The goal is a clean copy of all the data below, with pictures dropped and everything else retyped exactly.

#### Records for this task ####

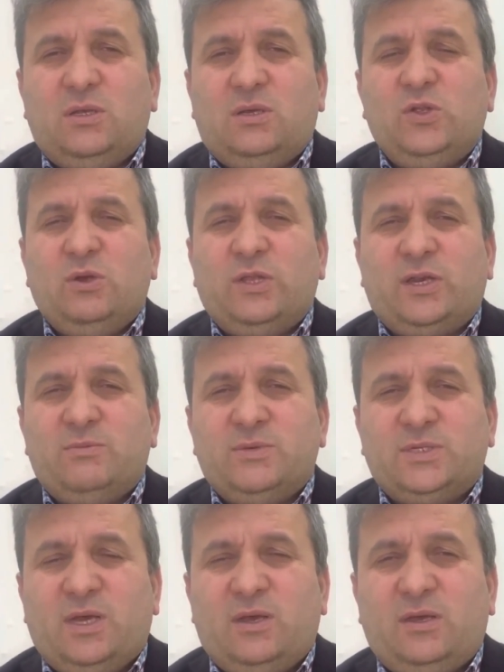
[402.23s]

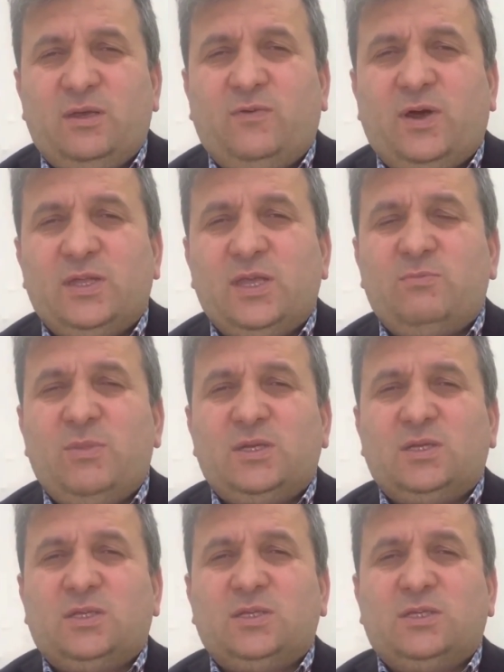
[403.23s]
videolarımızda ifade
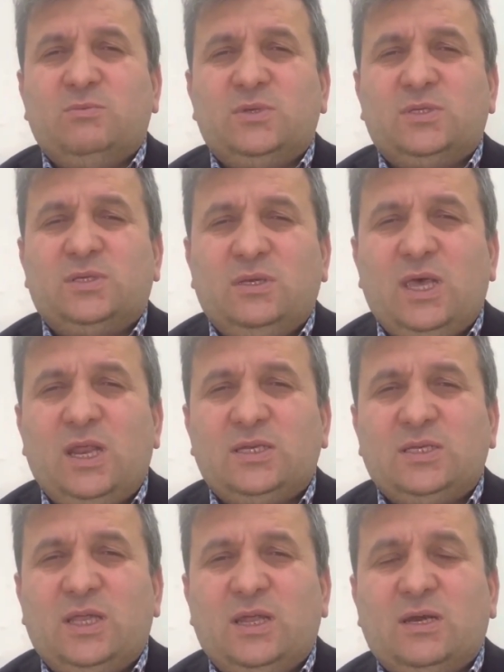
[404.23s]
etmeye çalıştığımız
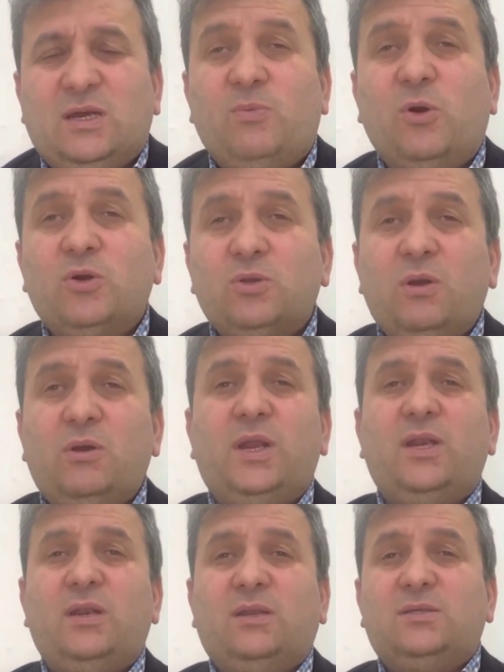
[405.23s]
gerekçeler
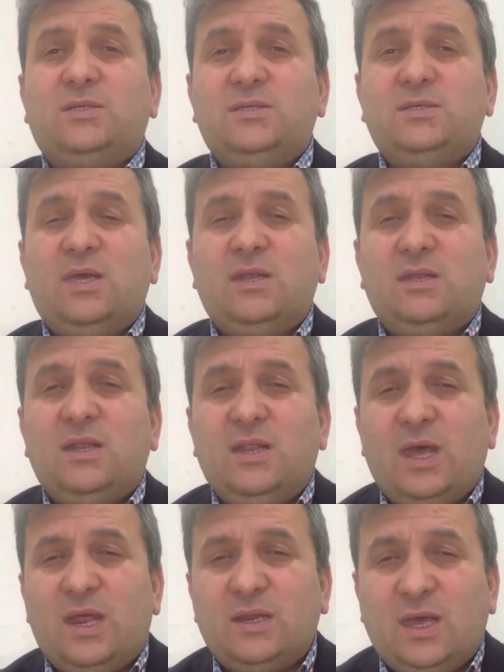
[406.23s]
raportörlerin sizleri
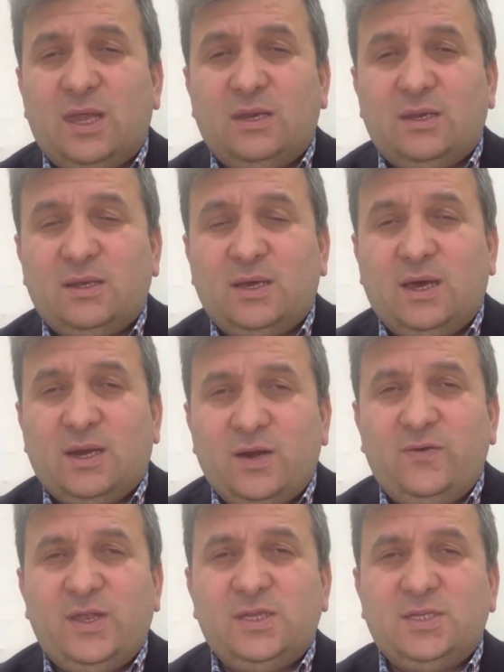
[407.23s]
dinlerken,
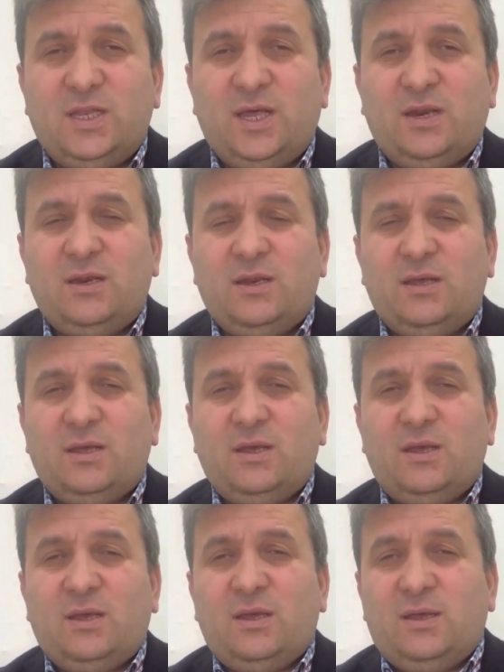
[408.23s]
karar vericilerin
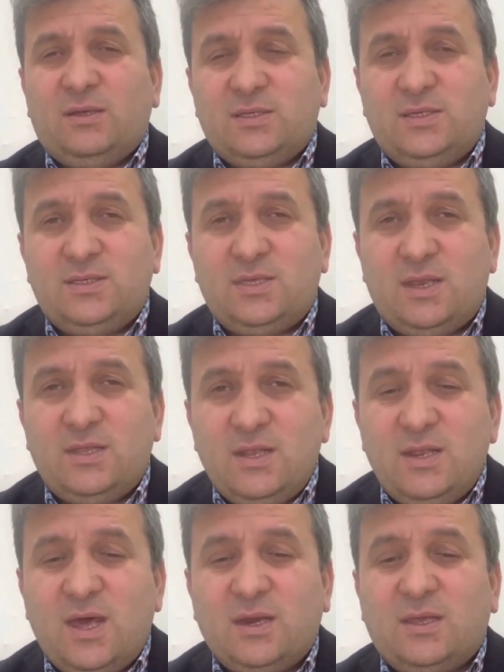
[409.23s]
sizleri
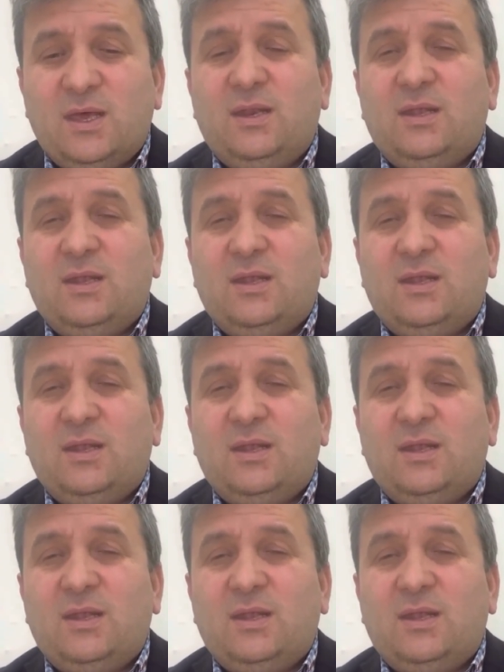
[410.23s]
dinlerken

####

Written reply =>
[402.23s]

[403.23s]
videolarımızda ifade
[404.23s]
etmeye çalıştığımız
[405.23s]
gerekçeler
[406.23s]
raportörlerin sizleri
[407.23s]
dinlerken,
[408.23s]
karar vericilerin
[409.23s]
sizleri
[410.23s]
dinlerken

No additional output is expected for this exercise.